Your answer should be an exact copy of the lines from the one containing "[0:01.00-0:02.00]" through the last line of the records below, without any pictures.

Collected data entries
━━━━━━━━

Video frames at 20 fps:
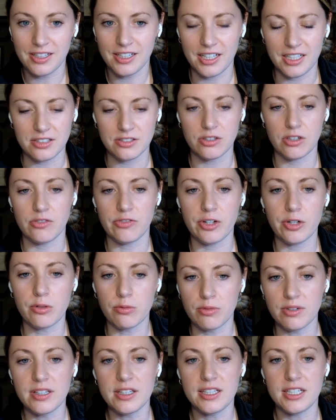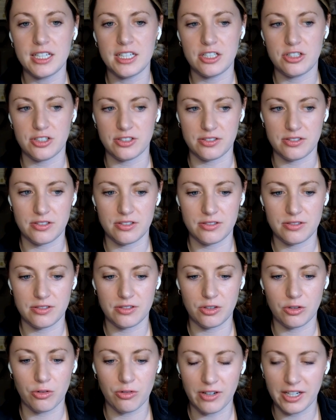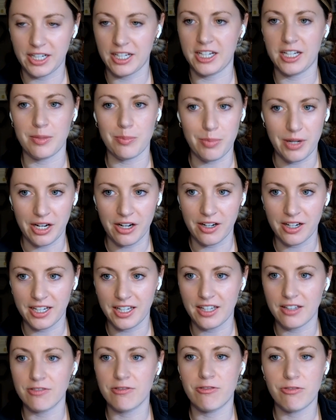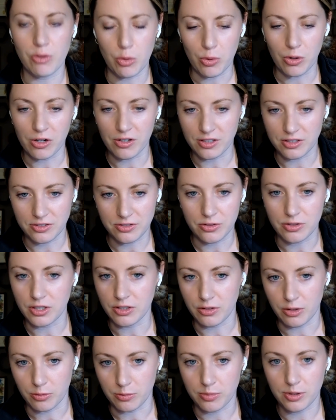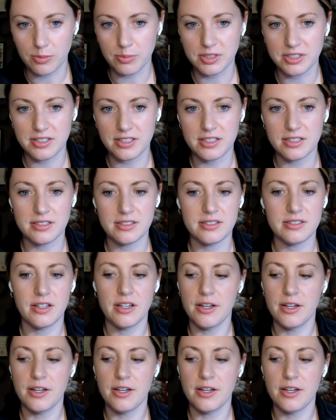And so if you're really just grinning and bearing it for the student loan purposes.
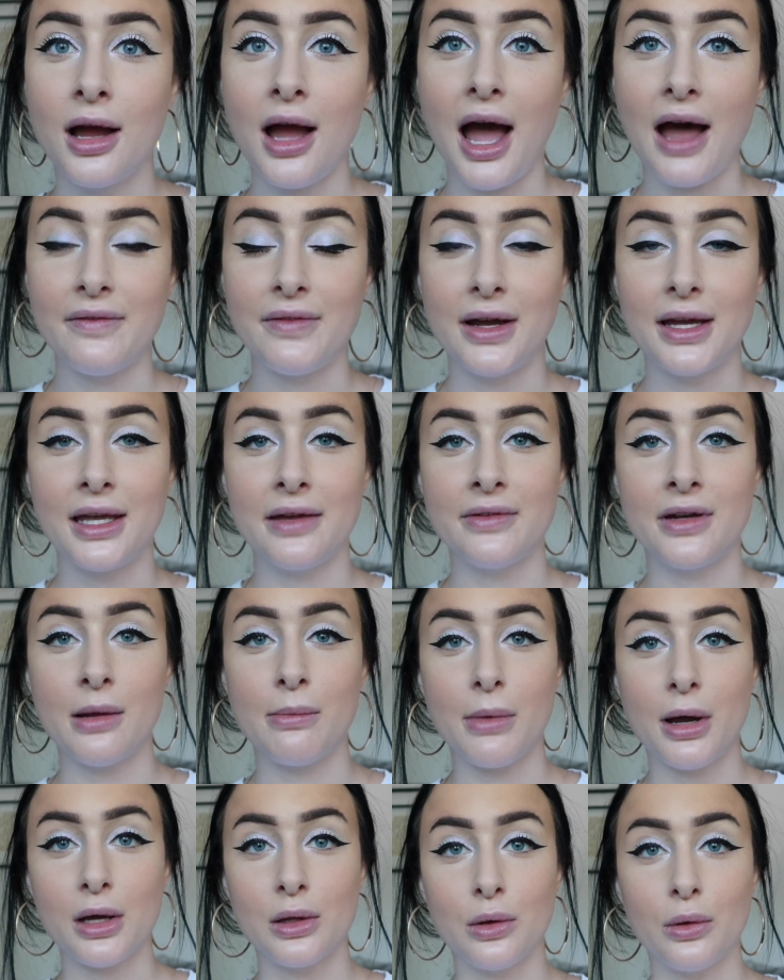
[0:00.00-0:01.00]
have I given
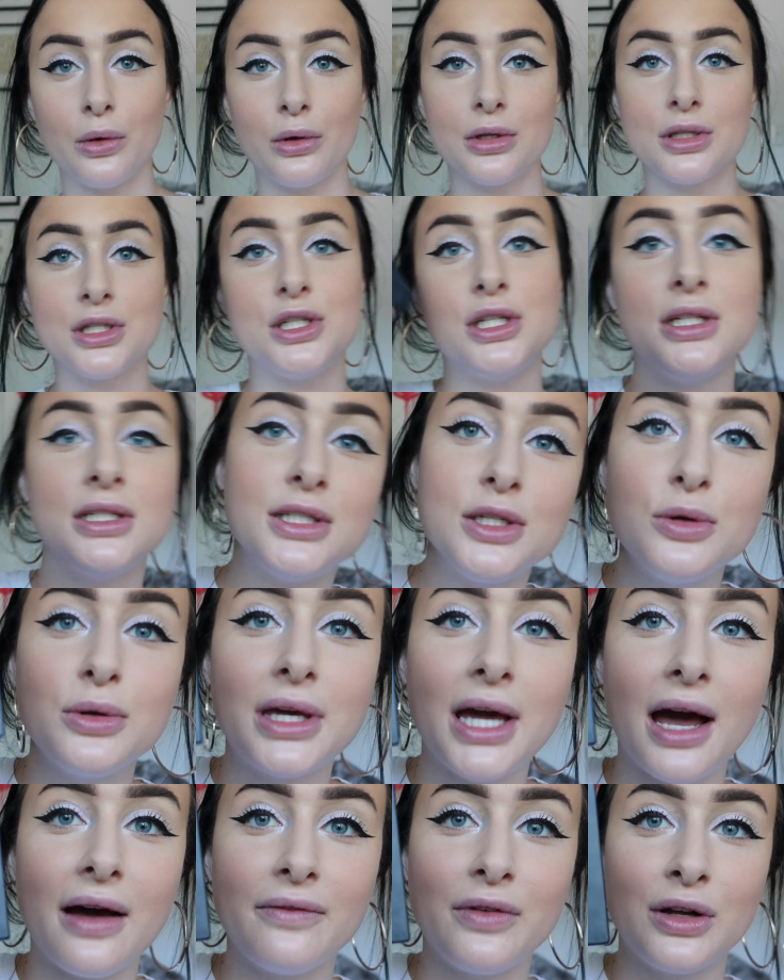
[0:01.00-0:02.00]
up my loyalty to
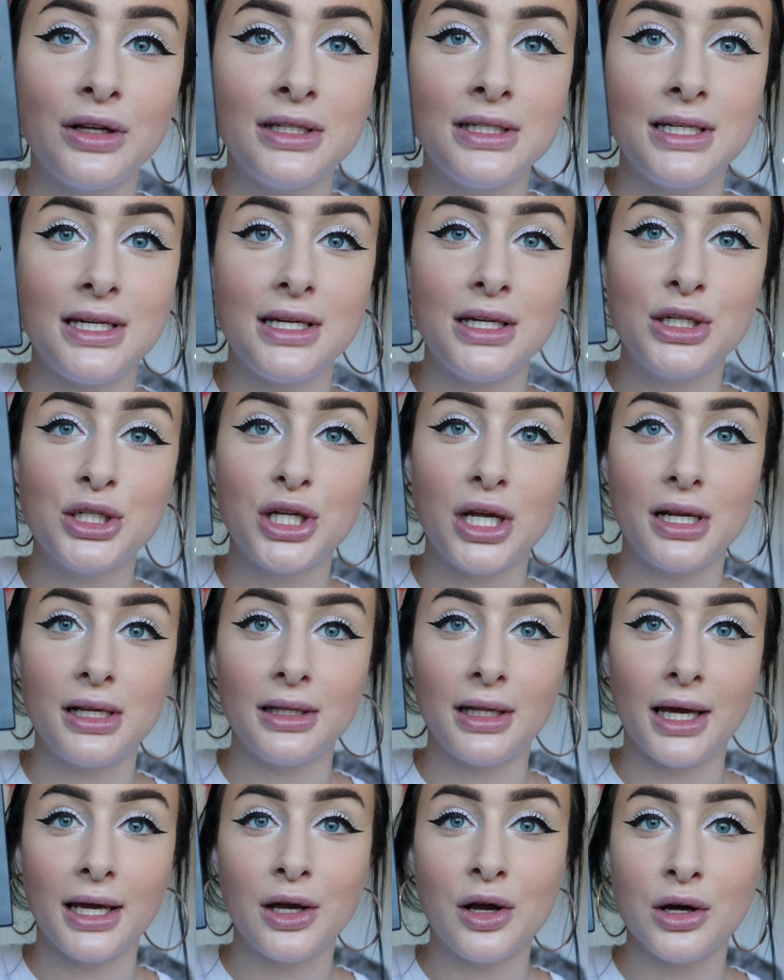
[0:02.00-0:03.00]
Kat Von D Shade and
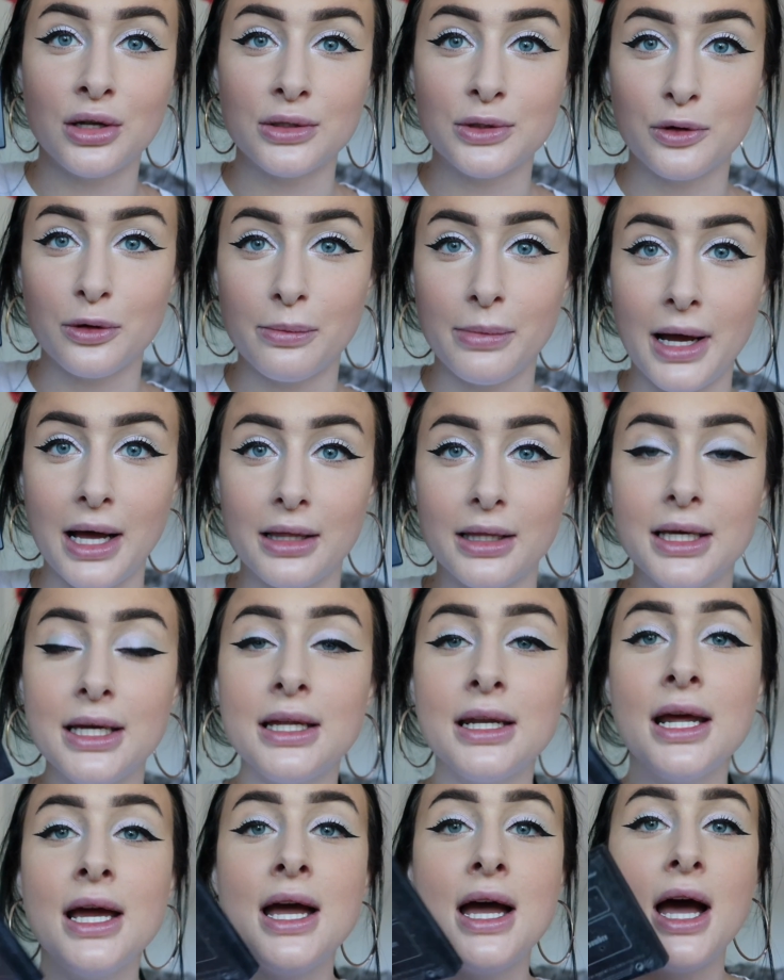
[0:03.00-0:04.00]
Light Contour
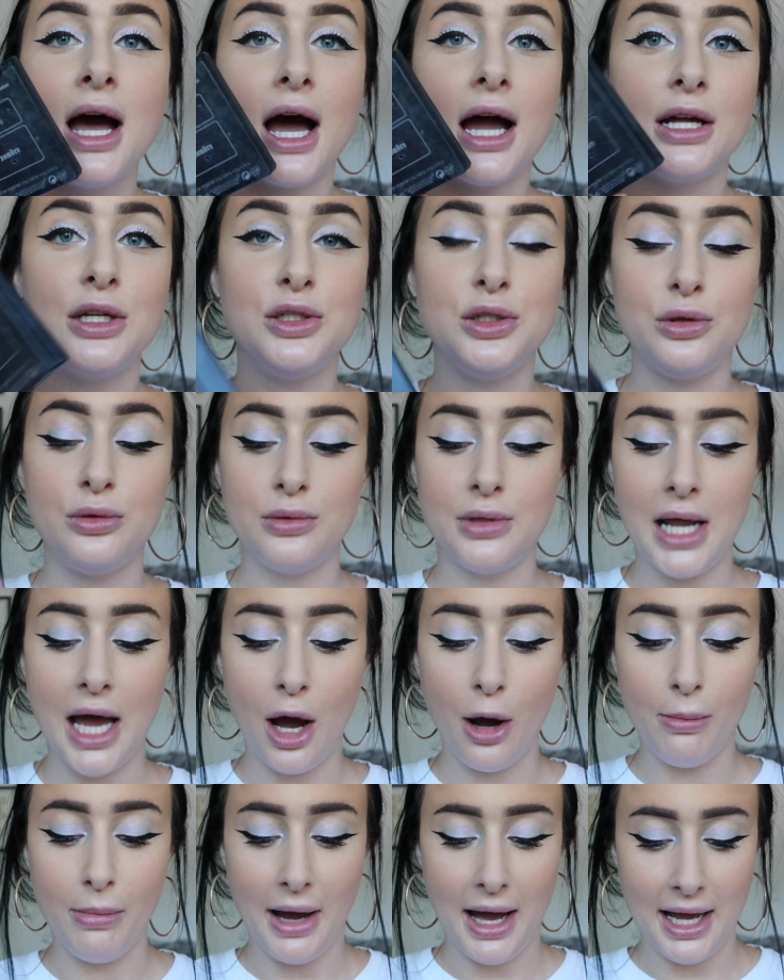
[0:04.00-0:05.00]
Palette. I do
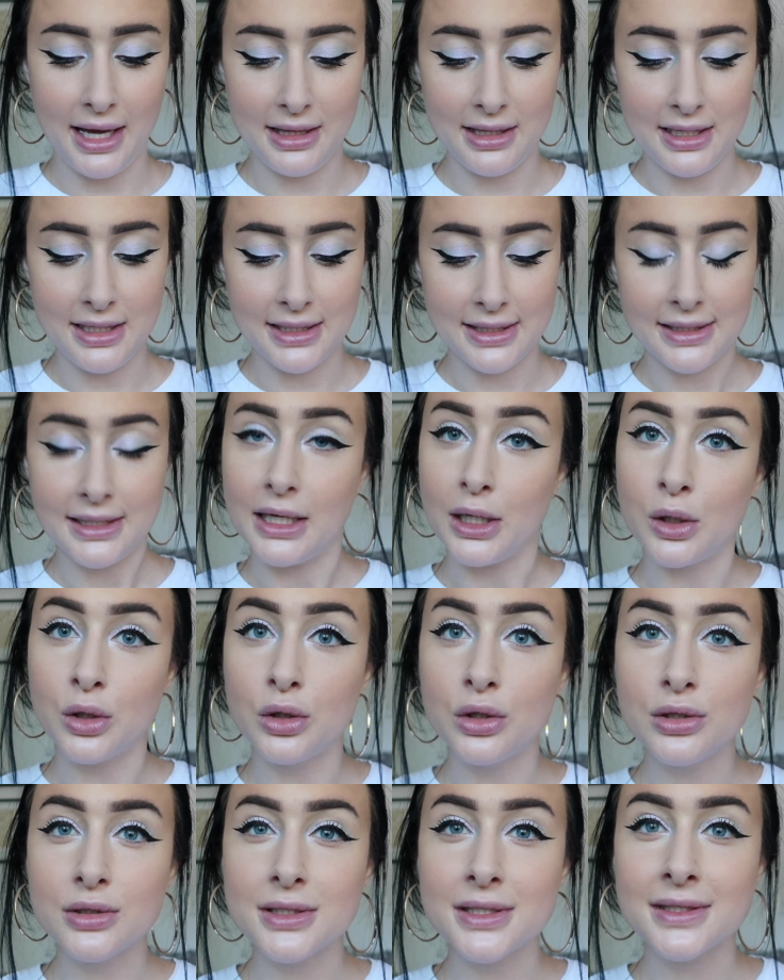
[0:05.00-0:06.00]
now buy these
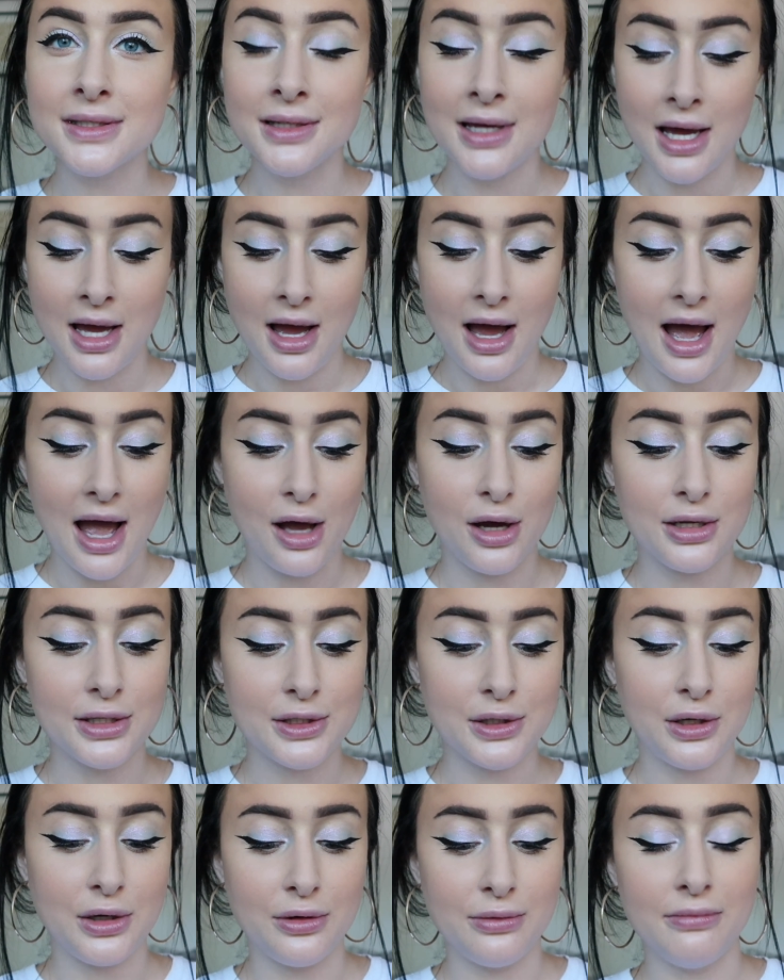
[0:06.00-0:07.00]
singles. I
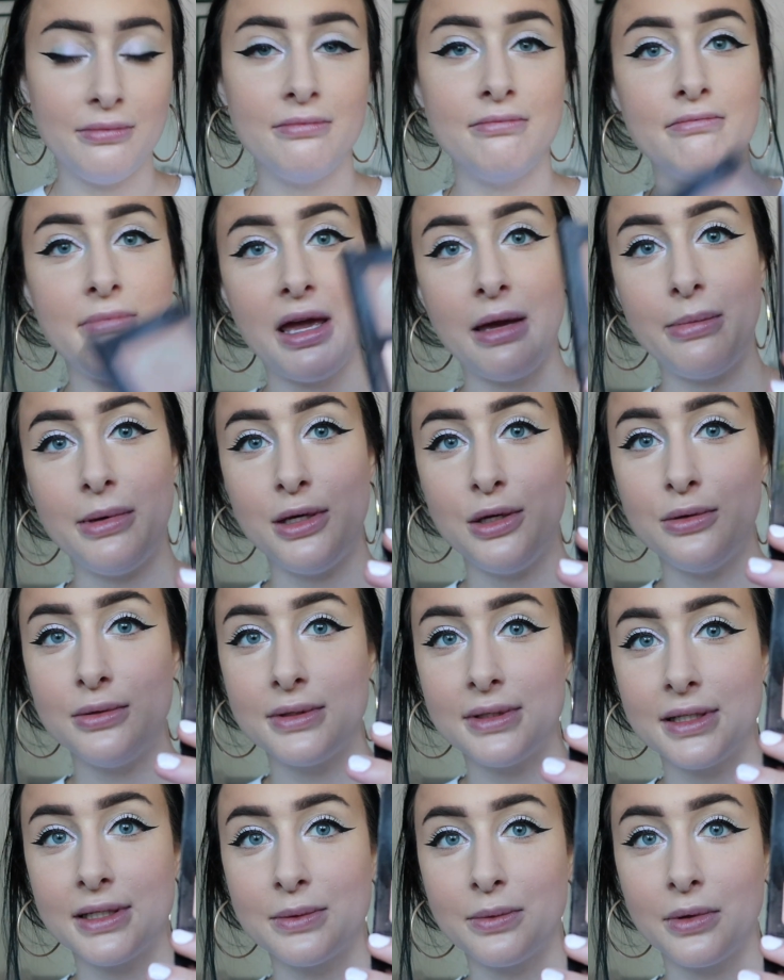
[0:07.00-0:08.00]
also maybe
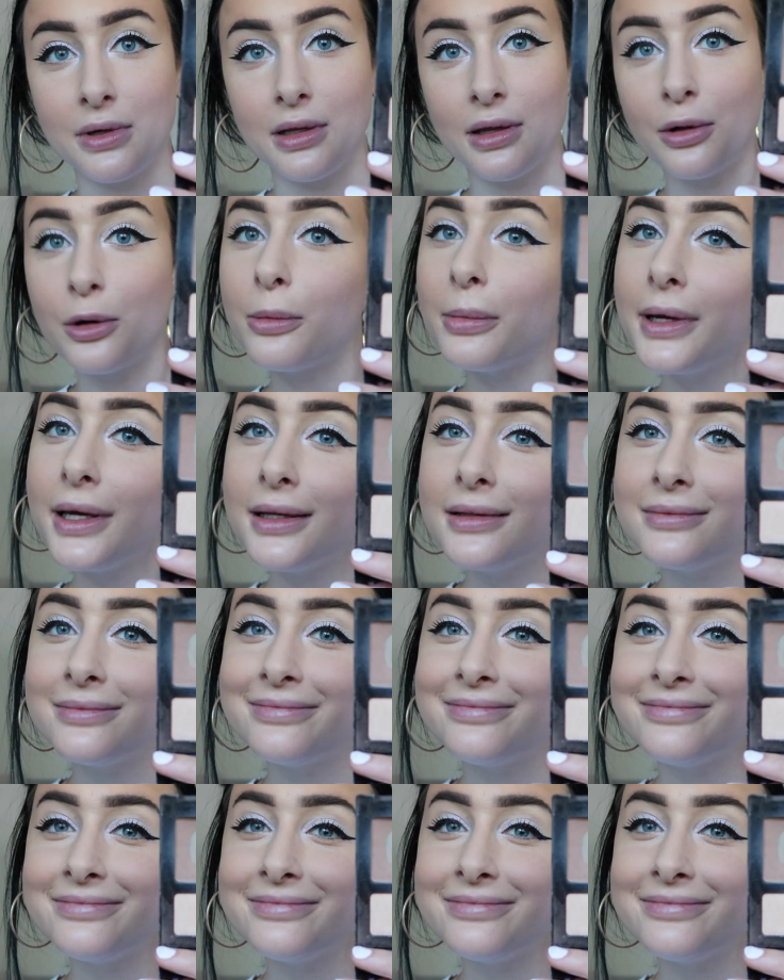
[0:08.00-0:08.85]
use this one a little bit.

━━━━━━━━

- [Response box]:
[0:01.00-0:02.00]
up my loyalty to
[0:02.00-0:03.00]
Kat Von D Shade and
[0:03.00-0:04.00]
Light Contour
[0:04.00-0:05.00]
Palette. I do
[0:05.00-0:06.00]
now buy these
[0:06.00-0:07.00]
singles. I
[0:07.00-0:08.00]
also maybe
[0:08.00-0:08.85]
use this one a little bit.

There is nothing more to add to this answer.